Dans le domaine orchestral, le grand public connaît surtout La Mer, un bijou de couleurs et de mouvements, mais les «spécialistes» se penchent avec prédilection sur ses oeuvres plus abstruses que sont les Images (dont le mouvement Iberia se situe dans la mode hispanisante d'alors), le ballet Jeux, sensé évoquer entre autres le tennis et le golf (!) et le très étonnant Martyre de saint Sébastien, un «mystère» dont la musique défriche des recoins encore inexplorés de la musique moderne à l'ancienne, modale et contrapuntique.

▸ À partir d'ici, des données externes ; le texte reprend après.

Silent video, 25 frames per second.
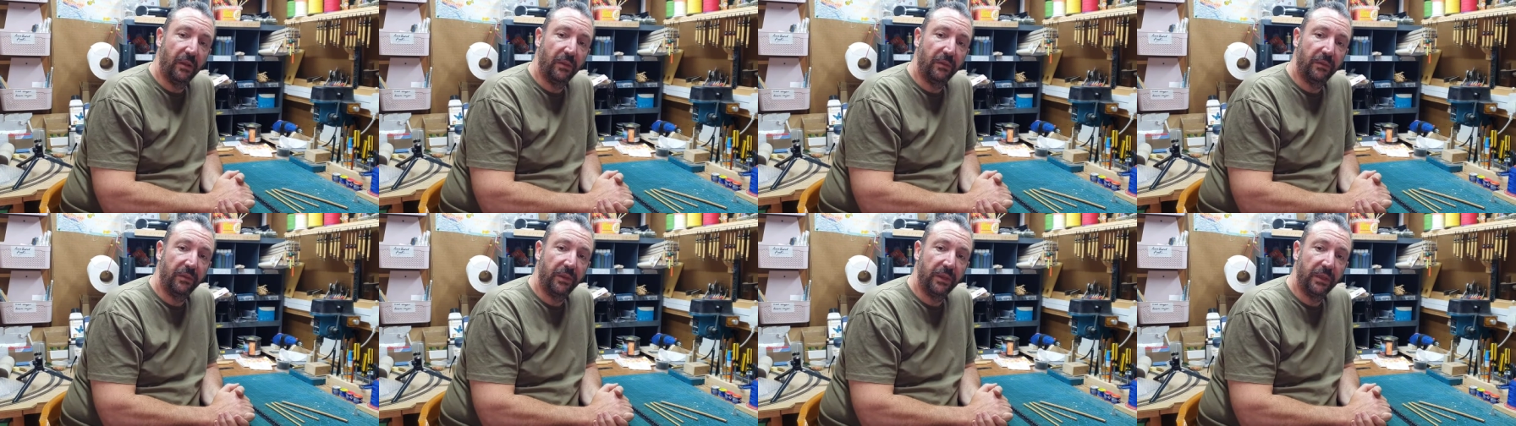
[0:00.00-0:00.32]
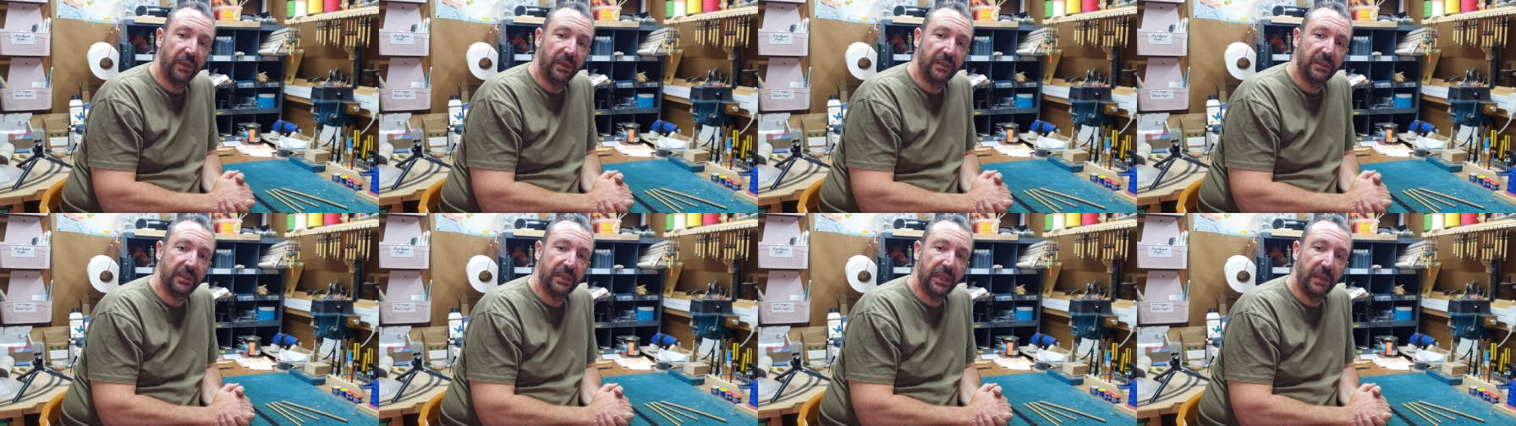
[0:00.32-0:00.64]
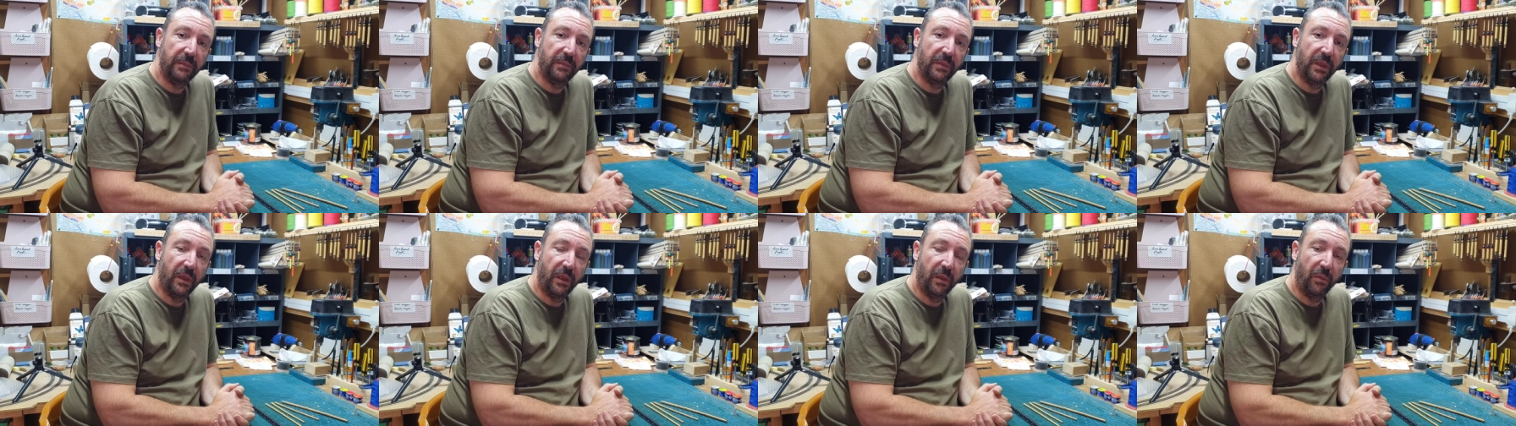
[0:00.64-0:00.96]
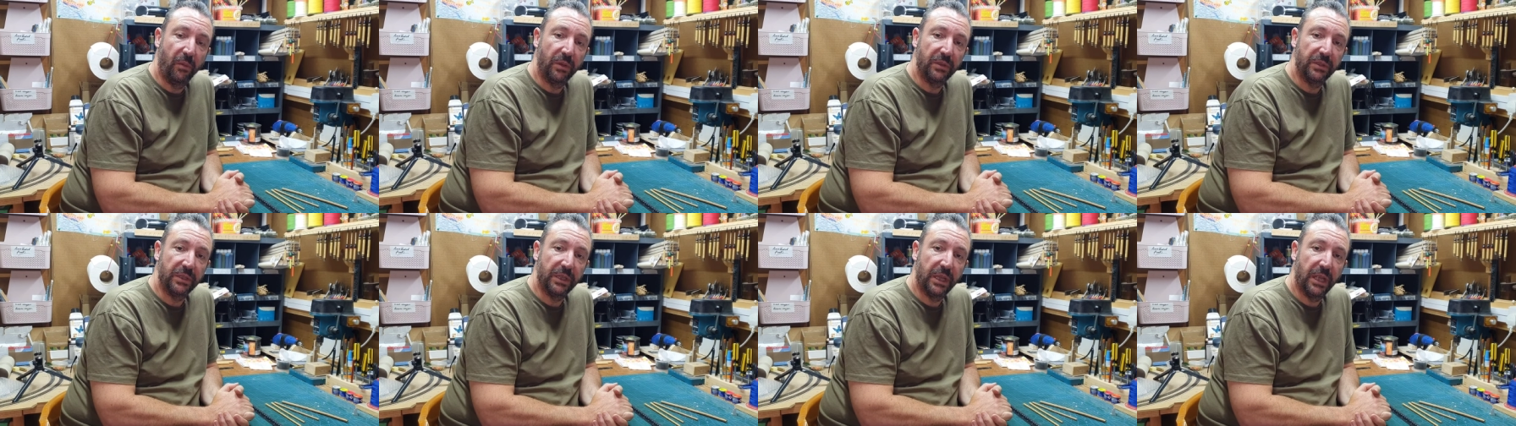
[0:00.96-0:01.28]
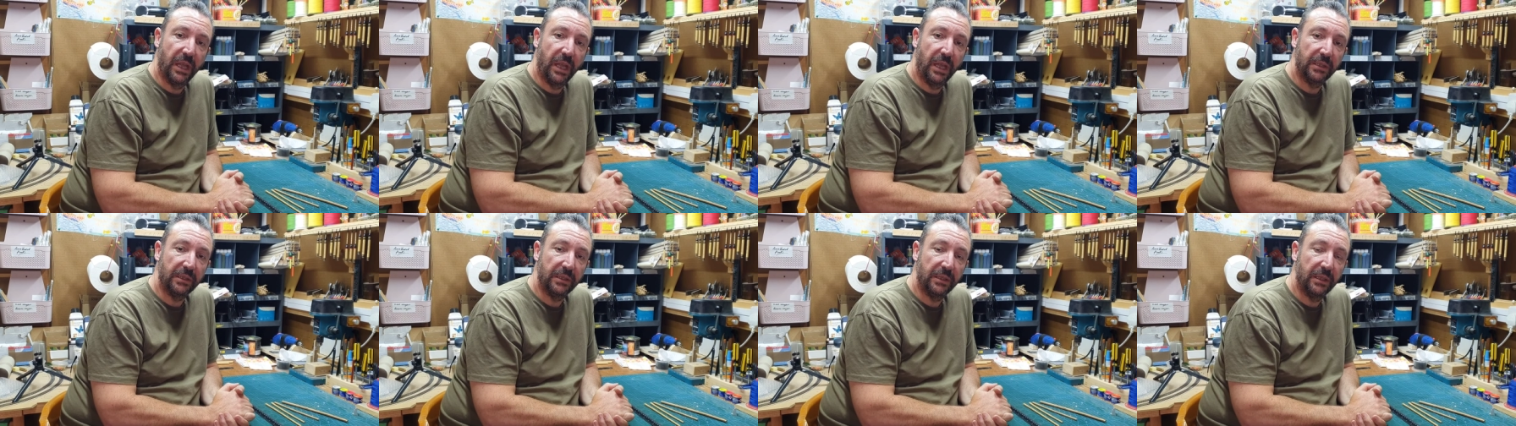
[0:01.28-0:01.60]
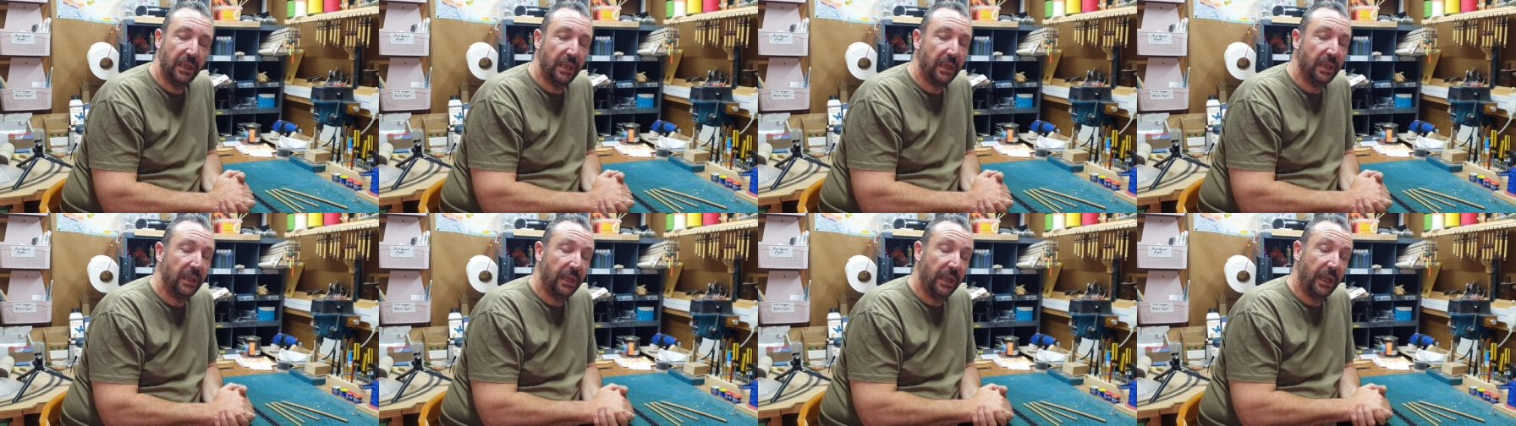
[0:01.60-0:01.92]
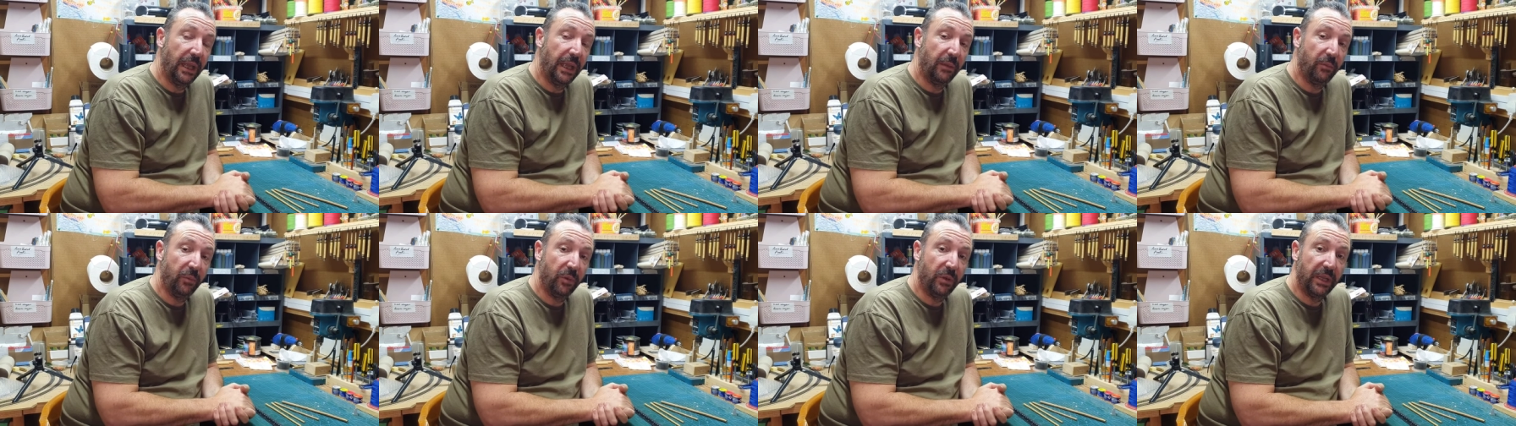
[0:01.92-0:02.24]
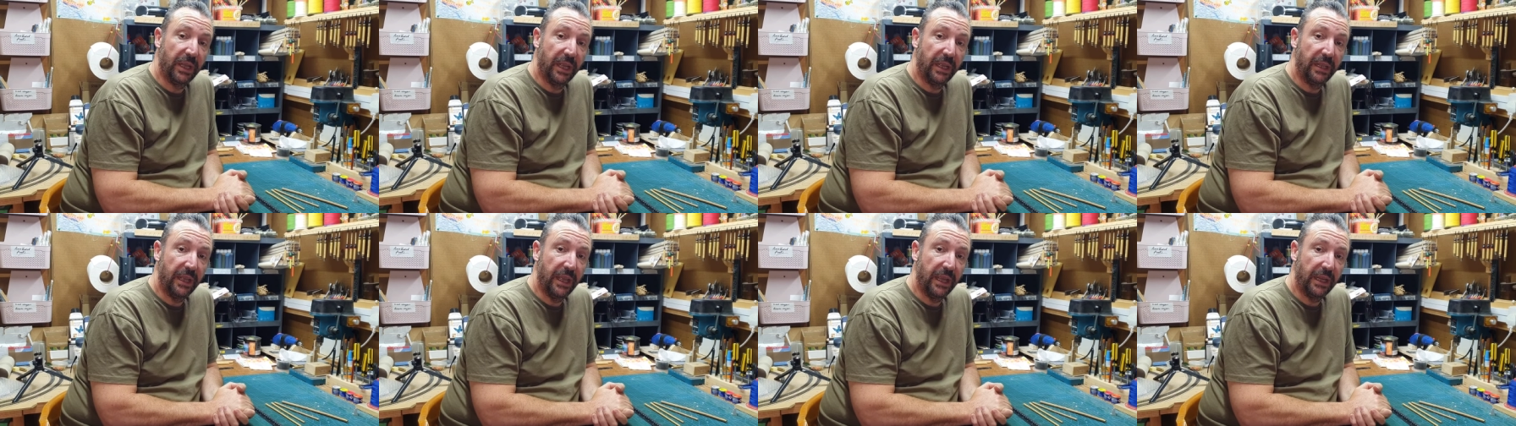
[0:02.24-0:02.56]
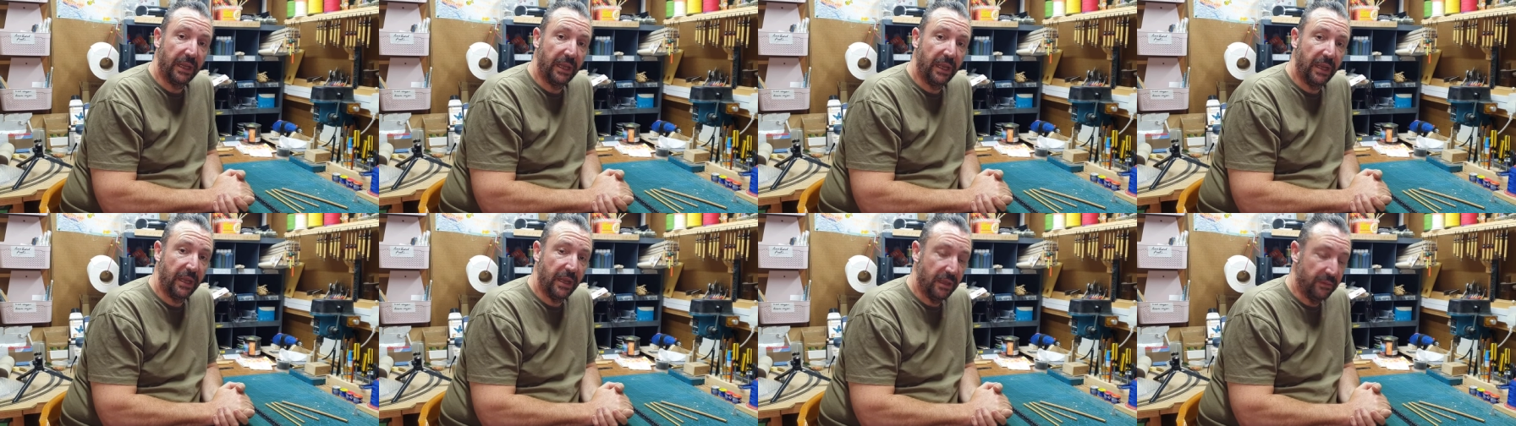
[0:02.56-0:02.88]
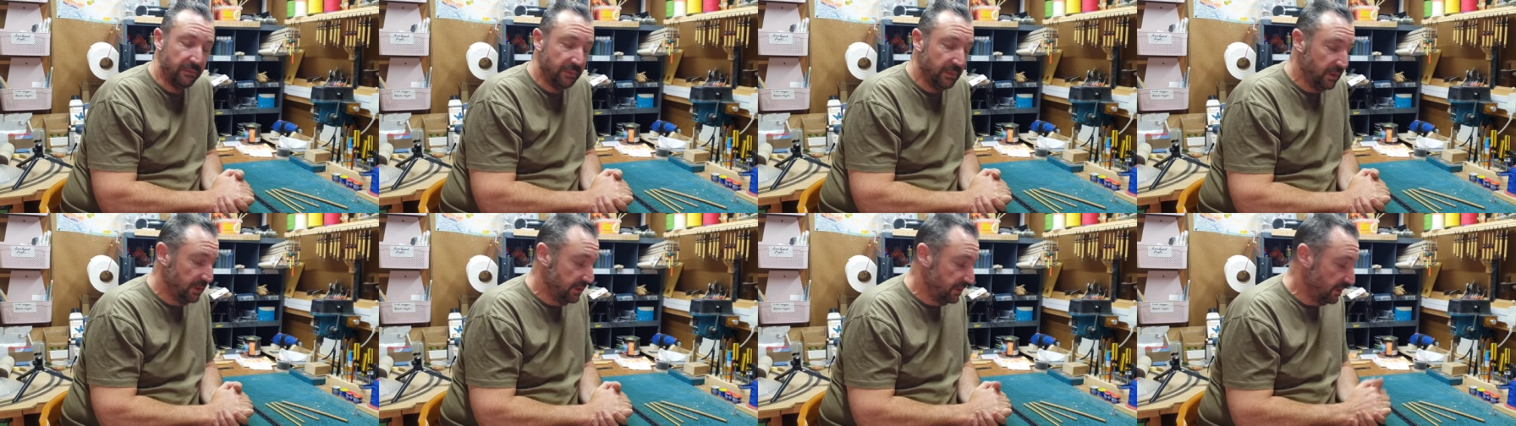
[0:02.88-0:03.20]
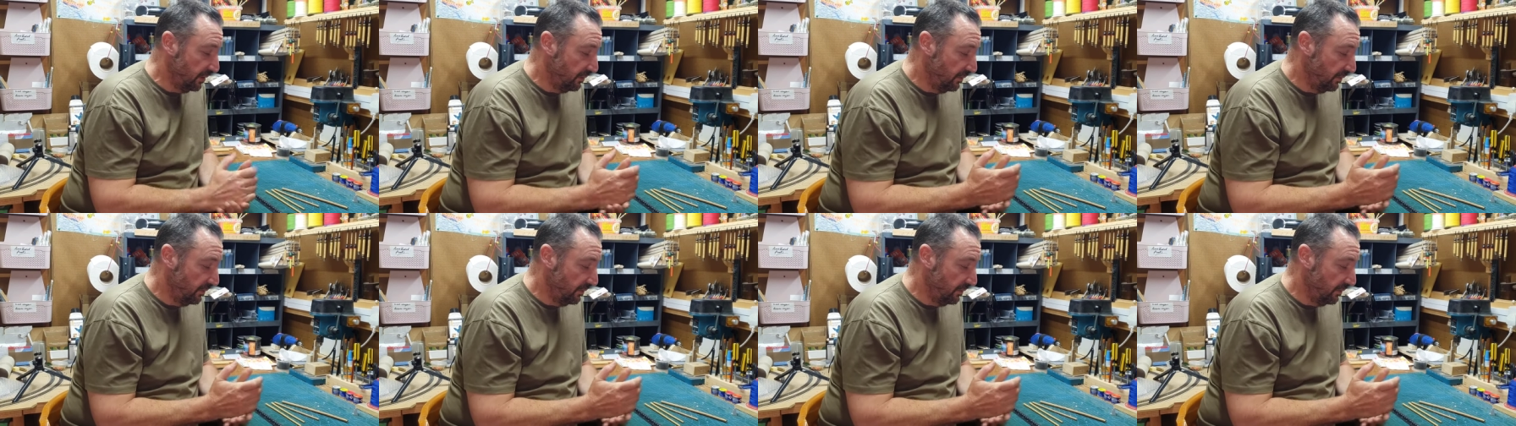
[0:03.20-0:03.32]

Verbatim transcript: of the stem that I want to cut, and we'll get that cut.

Au piano, Debussy a produit un grand nombre d'oeuvres, une partie pouvant être (sans doute se retournera-t-il dans sa tombe) vaguement rangée dans la catégorie « musique de salon » : le Clair de lune de la Suite bergamasque, les Arabesques ou Pour le piano, des oeuvres d'avant 1900 ; l'autre partie explore de plus en plus des mondes encore inouïs au piano, où les lignes s'effacent, les sonorités se fondent, les harmonies s'évanouissent, les rythmes se compliquent. Ce seront les Estampes, les Images, puis les plus ésotériques Préludes et enfin les énigmatiques Etudes de la fin de sa vie.

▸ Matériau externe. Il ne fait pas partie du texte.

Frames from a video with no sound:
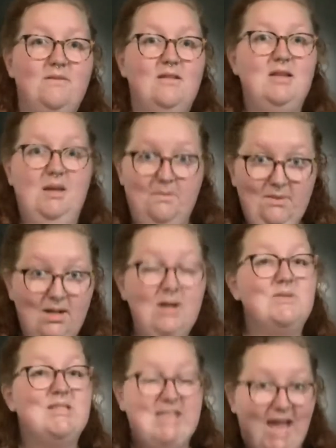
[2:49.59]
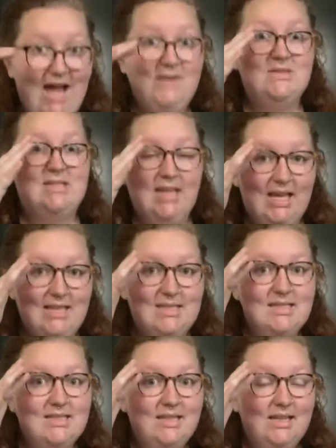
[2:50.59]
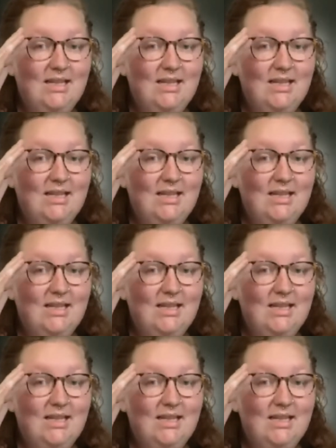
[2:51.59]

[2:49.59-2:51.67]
the number goes down, sis.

Il est également un répertoire dans lequel on oublie que Debussy a brillé toute sa vie : une centaine de mélodies avant Pelléas, même s'il s'est largement éloigné du genre vocal après son opéra - avait-il la sensation d'y avoir dévoilé tout son langage vocal ? Enfin, Debussy avait projeté d'écrire « six sonates pour divers instruments », mais il n'eut le temps d'en écrire que trois avant de s'éteindre en 1918 : une pour violoncelle et piano, une - particulièrement avant-gardiste - pour flûte, alto et harpe, puis une ultime pour violon et piano. Le terme de «sonate» n'est pas à prendre ici selon son acception classique, puisque le compositeur a toujours refusé de se plier aux formes habituelles, prédéfinies, avec exposition, développement, réexposition (un format largement utilisé dans les sonates de la sphère germanique, Haydn, Mozart et Schubert par exemple) : sa musique se déroule selon sa propre vie interne, organique, refusant le principe du développement à la faveur d'une errance soigneusement contrôlée dans les sons et les parfums. Debussy a exercé une influence capitale sur toute une génération de musiciens autour de lui et après lui, à commencer par Ravel, mais aussi Stravinsky, Bartók, Messiaen, Boulez même, tandis que nombre de grands musiciens de jazz peuvent se réclamer de lui sans rougir.
Précisons également que le terme «impressionniste» si souvent utilisé pour décrire la musique de Debussy, n'est pas de lui et qu'il le récusait lui-même.